From: Jens Axboe <axboe@suse.de>
To: Andrew Morton <akpm@zip.com.au>
Cc: William Lee Irwin III <wli@holomorphy.com>,
Giuliano Pochini <pochini@shiny.it>,
linux-kernel@vger.kernel.org, "chen,
xiangping" <chen_xiangping@emc.com>
Subject: Re: Poor read performance when sequential write presents
Date: Tue, 28 May 2002 11:25:03 +0200 [thread overview]
Message-ID: <20020528092503.GJ17674@suse.de> (raw)
In-Reply-To: <3CED4843.2783B568@zip.com.au> <XFMail.20020524105942.pochini@shiny.it> <3CEE0758.27110CAD@zip.com.au> <20020524094606.GH14918@holomorphy.com> <3CEE1035.1E67E1B8@zip.com.au> <20020527080632.GC17674@suse.de> <3CF1ECD1.A1BB2CF1@zip.com.au> <20020527085414.GD17674@suse.de> <3CF1FDF8.B775DF44@zip.com.au>
On Mon, May 27 2002, Andrew Morton wrote:
> > On Mon, May 27 2002, Andrew Morton wrote:
> > > Jens Axboe wrote:
> > > >
> > > > ...
> > > > > But in 2.5, head-activeness went away and as far as I know, IDE and SCSI are
> > > > > treated the same. Odd.
> > > >
> > > > It didn't really go away, it just gets handled automatically now.

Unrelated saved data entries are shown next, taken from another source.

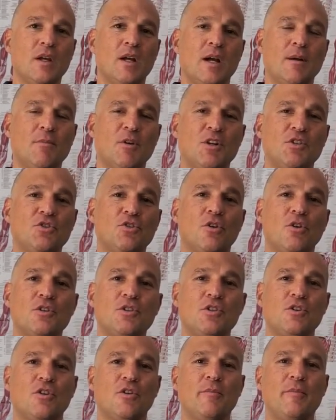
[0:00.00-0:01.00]
I'm going to talk
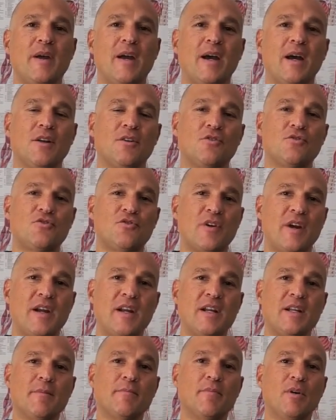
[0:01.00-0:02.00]
to you about
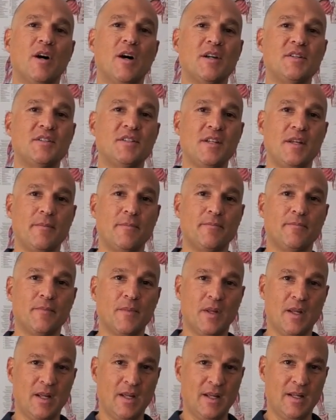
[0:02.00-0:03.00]
training bicep
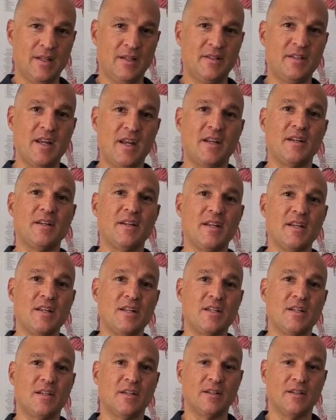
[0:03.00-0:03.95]
technique.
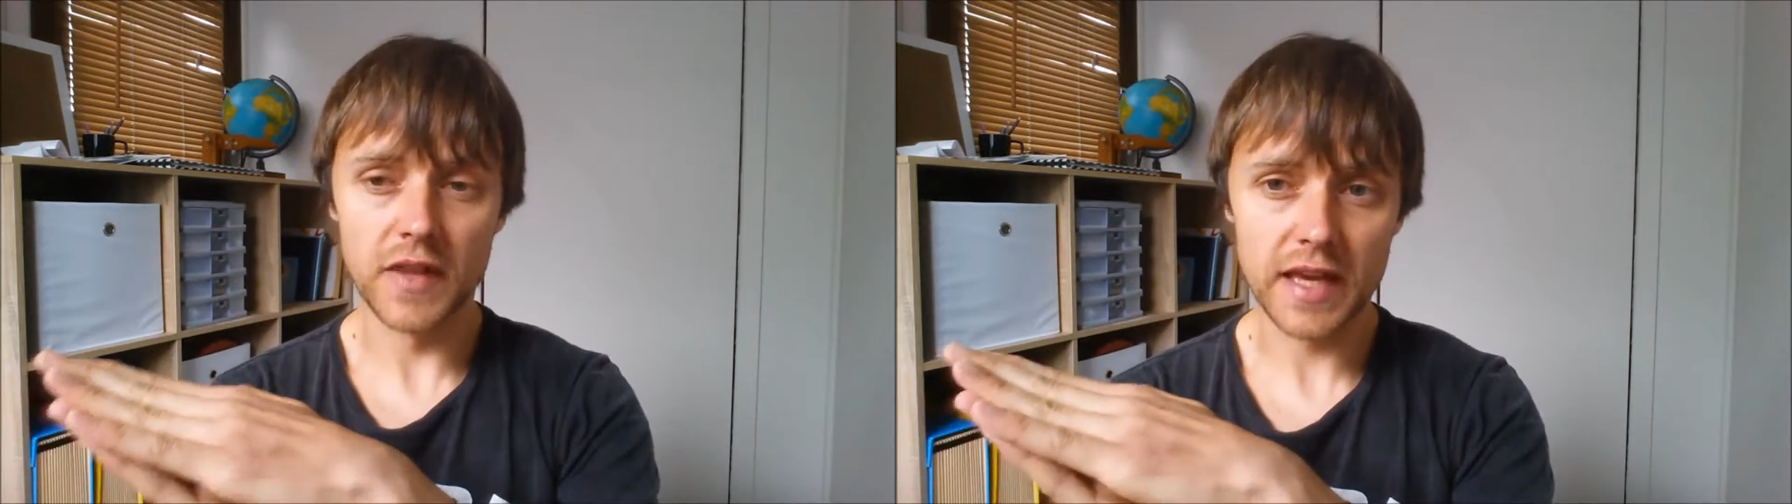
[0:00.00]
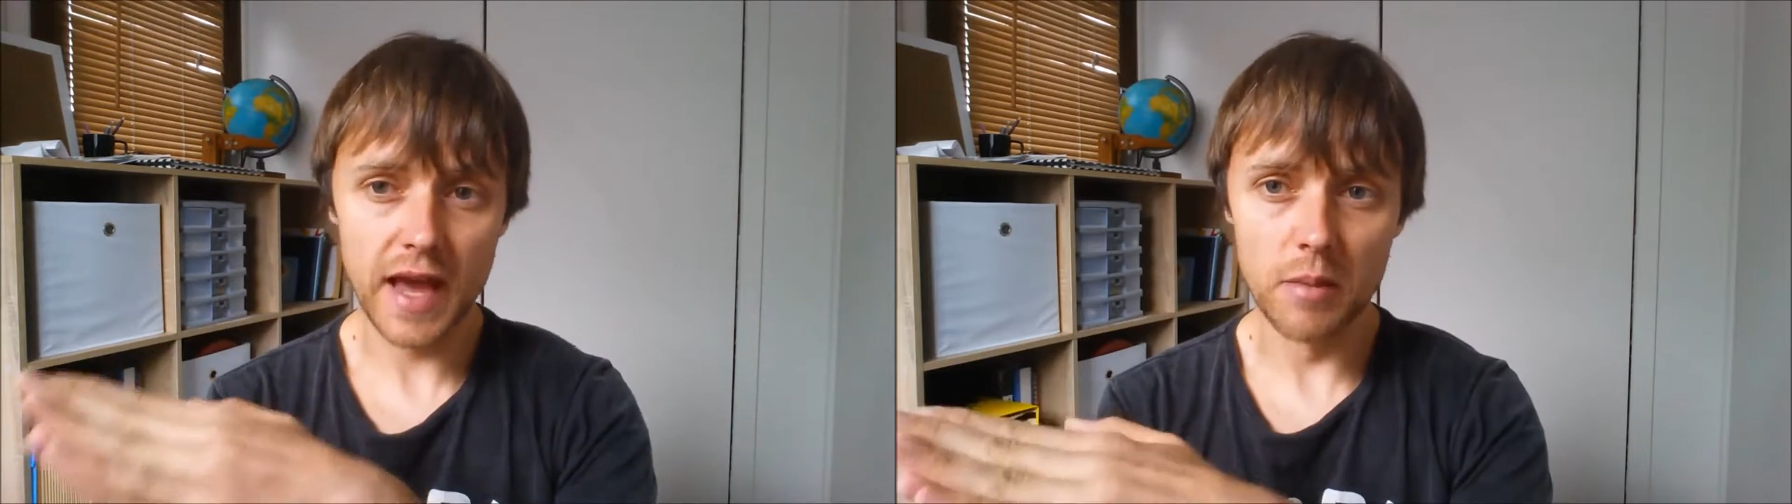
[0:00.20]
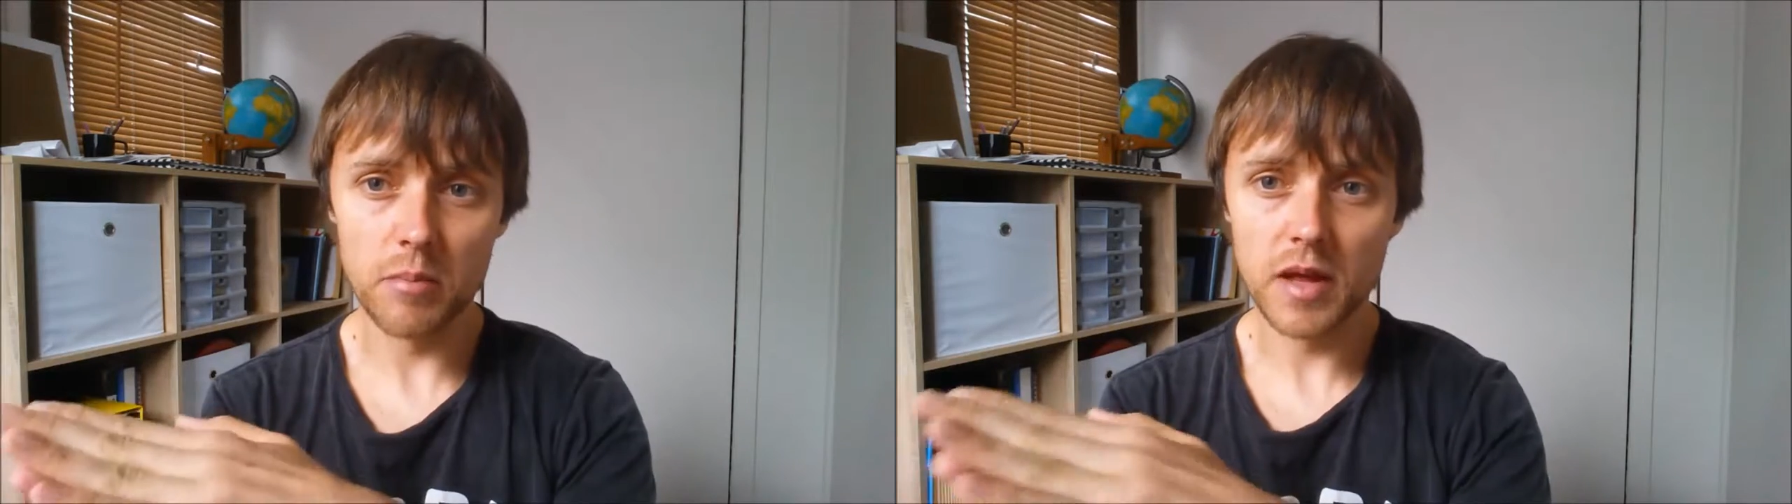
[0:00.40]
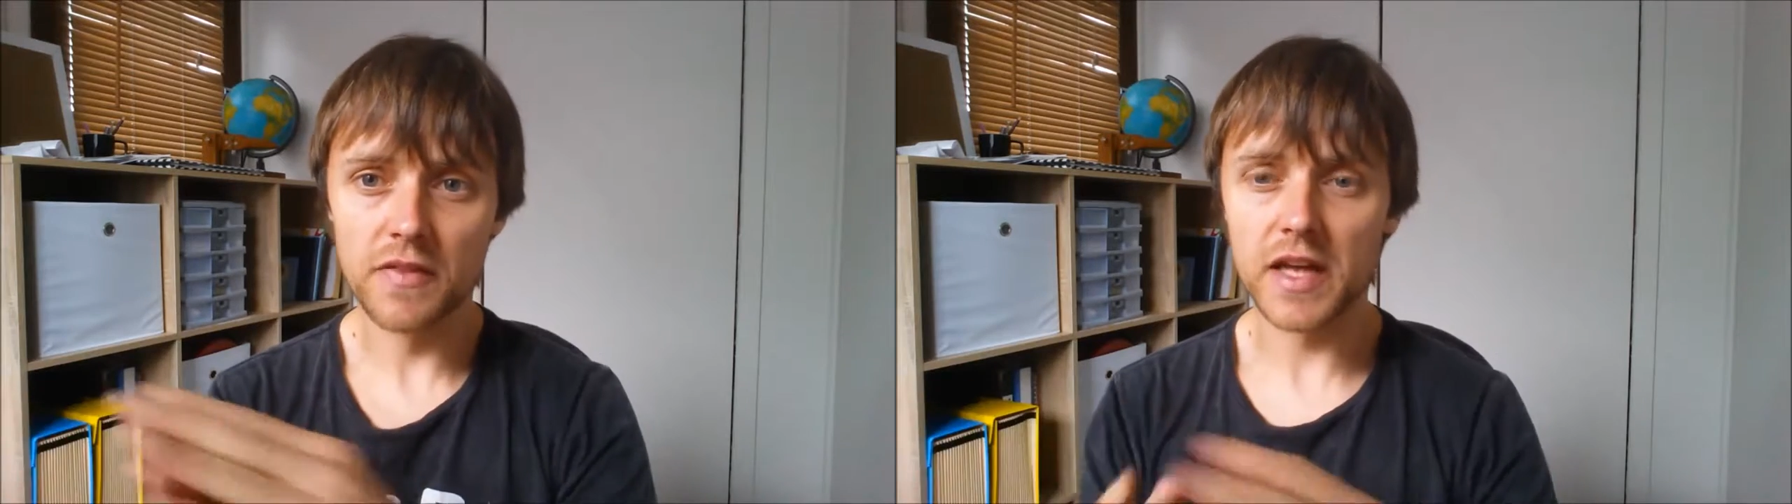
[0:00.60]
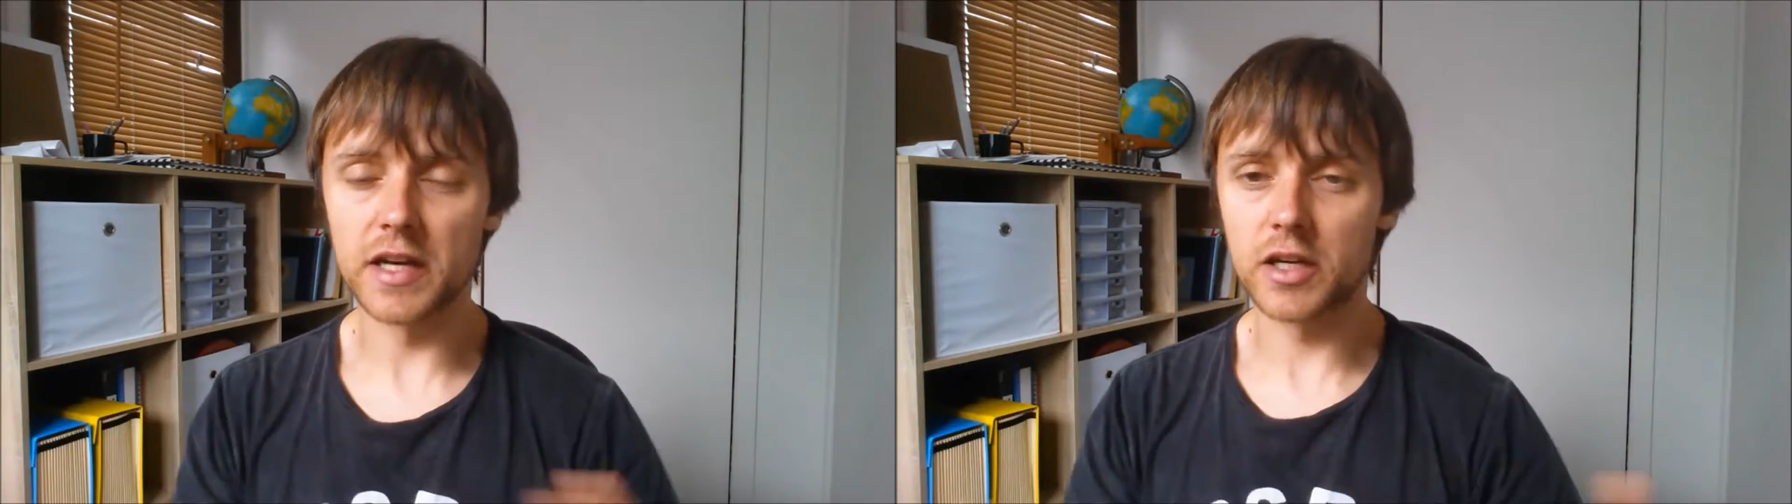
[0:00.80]
the camp
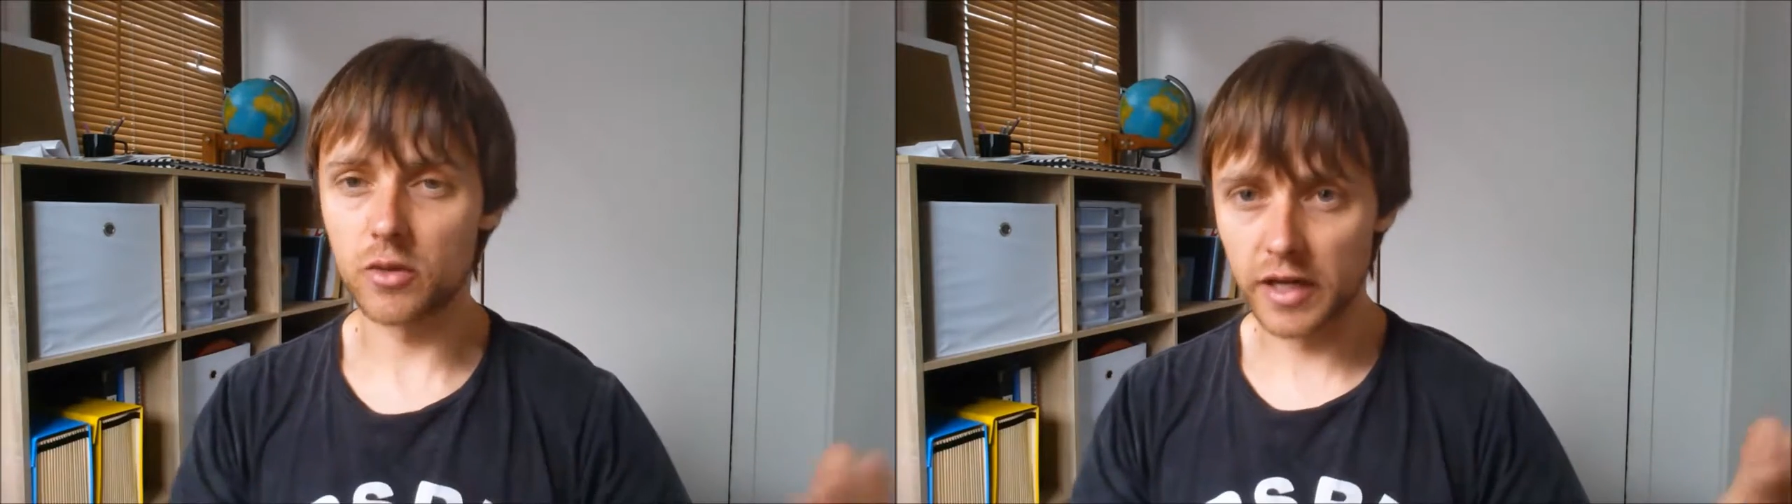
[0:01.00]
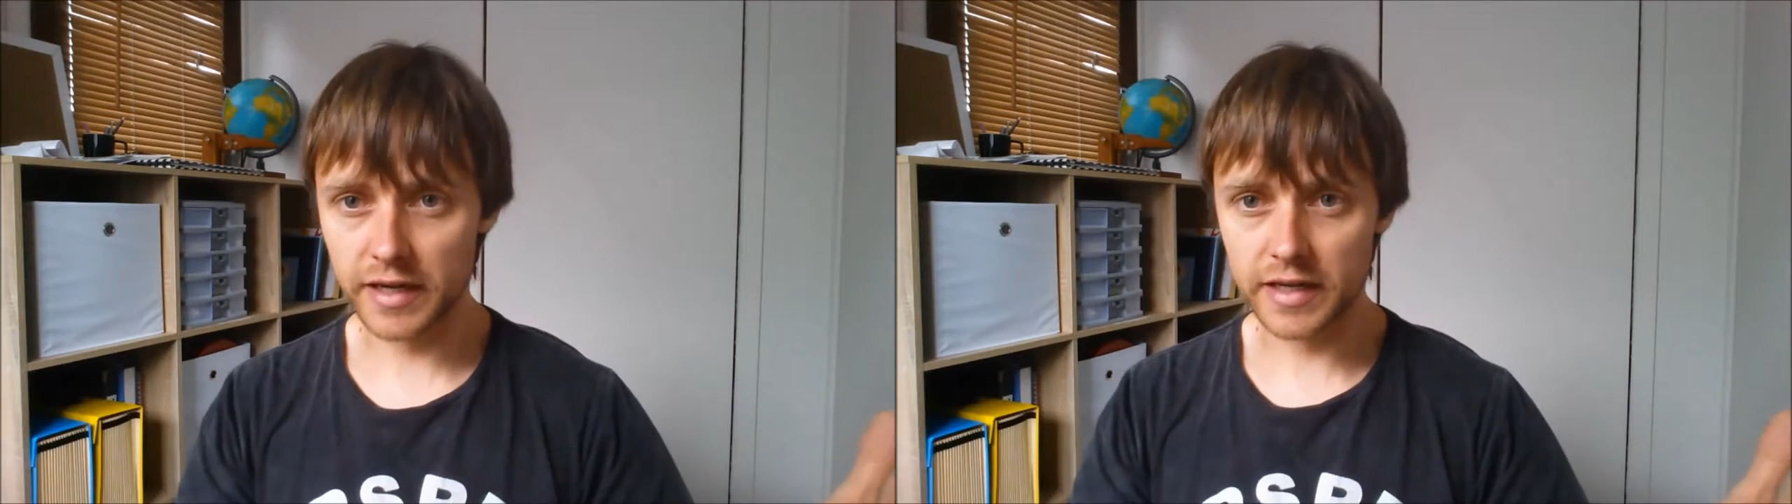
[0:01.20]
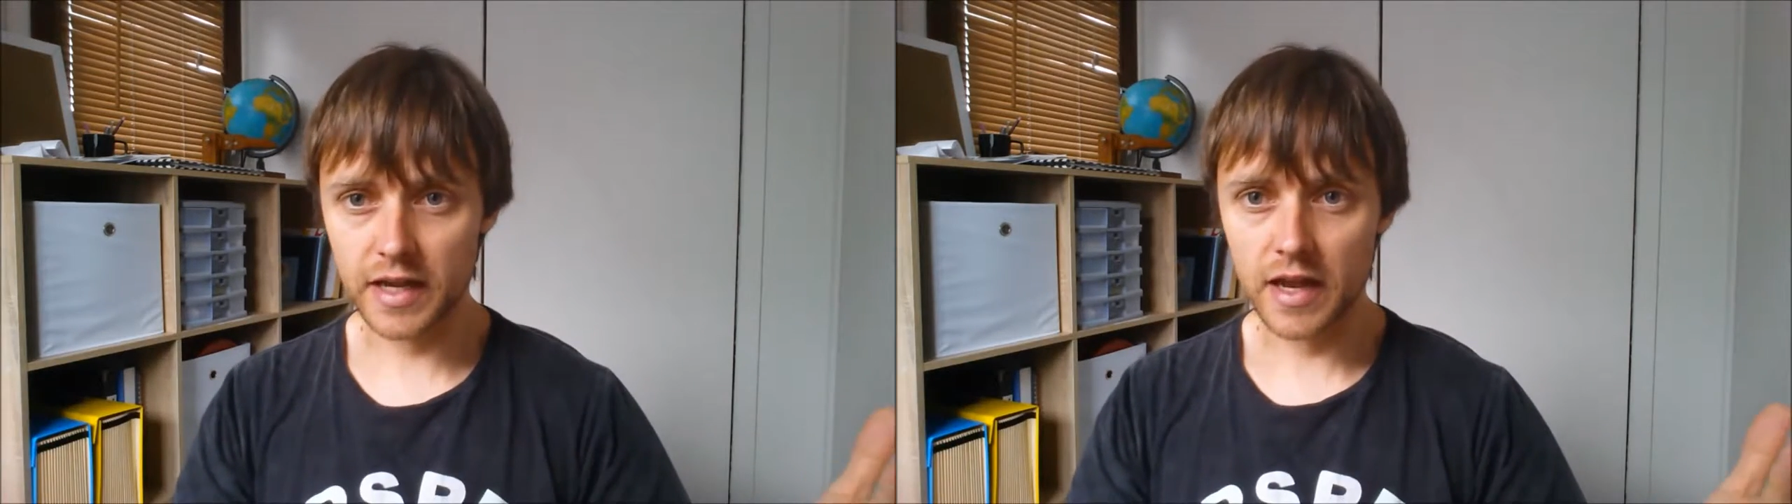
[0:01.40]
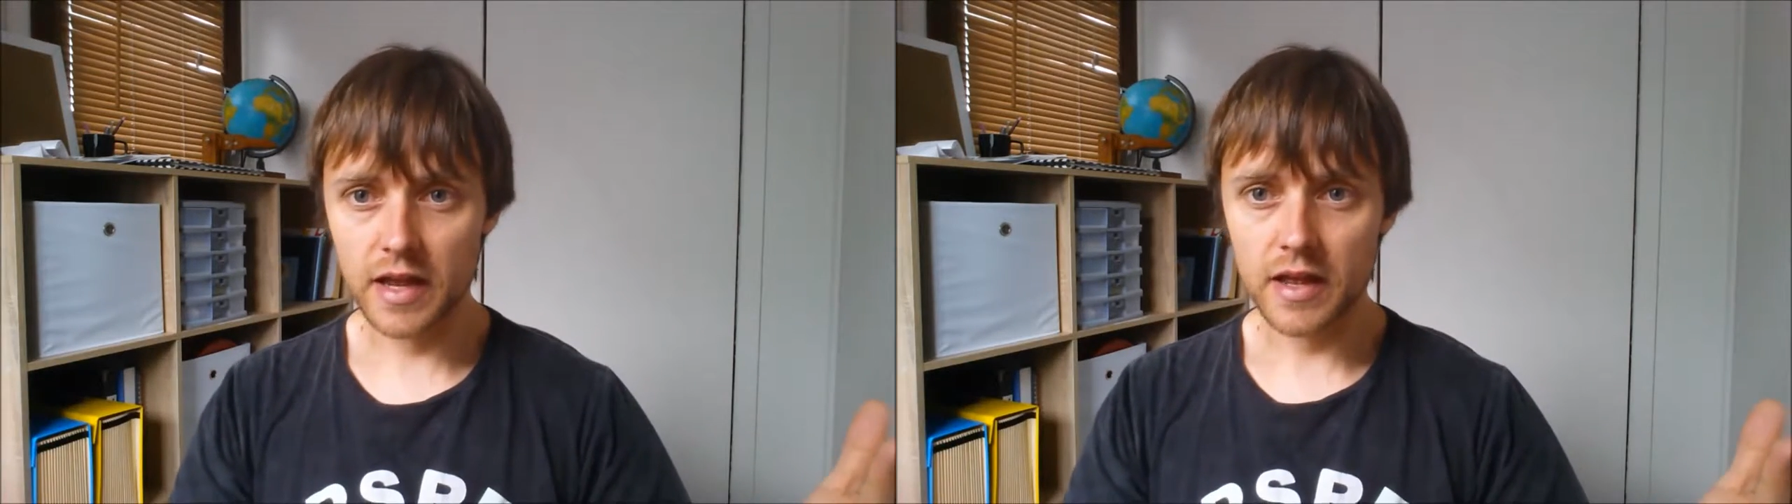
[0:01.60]
that agree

> > > > elv_next_request() marks the request as started, in which case the i/o
> > > > scheduler won't consider it for merging etc. SCSI removes the request
> > > > directly after it has been marked started, while IDE leaves it on the
> > > > queue until it completes. For IDE TCQ, the behaviour is the same as with
> > > > SCSI.
> > >
> > > It won't consider the active request at the head of the queue for
> > > merging (making the request larger). But it _could_ consider the
> > > request when making decisions about insertion (adding a new request
> > > at the head of the queue because it's close-on-disk to the active
> > > one). Does it do that?
> >
> > Only when the front request isn't active is it safe to consider
> > insertion in front of it. 2.5 does that exactly because it knows if the
> > request has been started, while 2.4 has to guess by looking at the
> > head-active flag and the plug status.
> >
> > If the request is started, we will only consider placing in front of the
> > 2nd request not after the 1st. We could consider in between 1st and 2nd,
> > that should be safe. In fact that should be perfectly safe, just move
> > the barrier and started test down after the insert test. *req is the
> > insert-after point.
>
> Makes sense. I suspect it may even worsen the problem I observed
> with the mpage code. Set the readahead to 256k with `blockdev --setra 512'
> and then run tiobench. The read latencies are massive - one thread
> gets hold of the disk head and hogs it for 30-60 seconds.
>
> The readahead code has a sort of double-window design. The idea is that
> if the disk does 50 megs/sec and your application processes data at
> 49 megs/sec, the application will never block on I/O. At 256k readahead,
> the readahead code will be laying out four BIOs at a time. It's probable
> that the application is actually submitting BIOs for a new readahead
> window before all of the BIOs for the old one are complete. So it's
> performing merging against its own reads.
>
> Given all this, what I would expect to see is for thread "A" to capture
> the disk head for some period of time, until eventually one of thread "B"'s
> requests expires its latency. Then thread "B" gets to hog the disk head.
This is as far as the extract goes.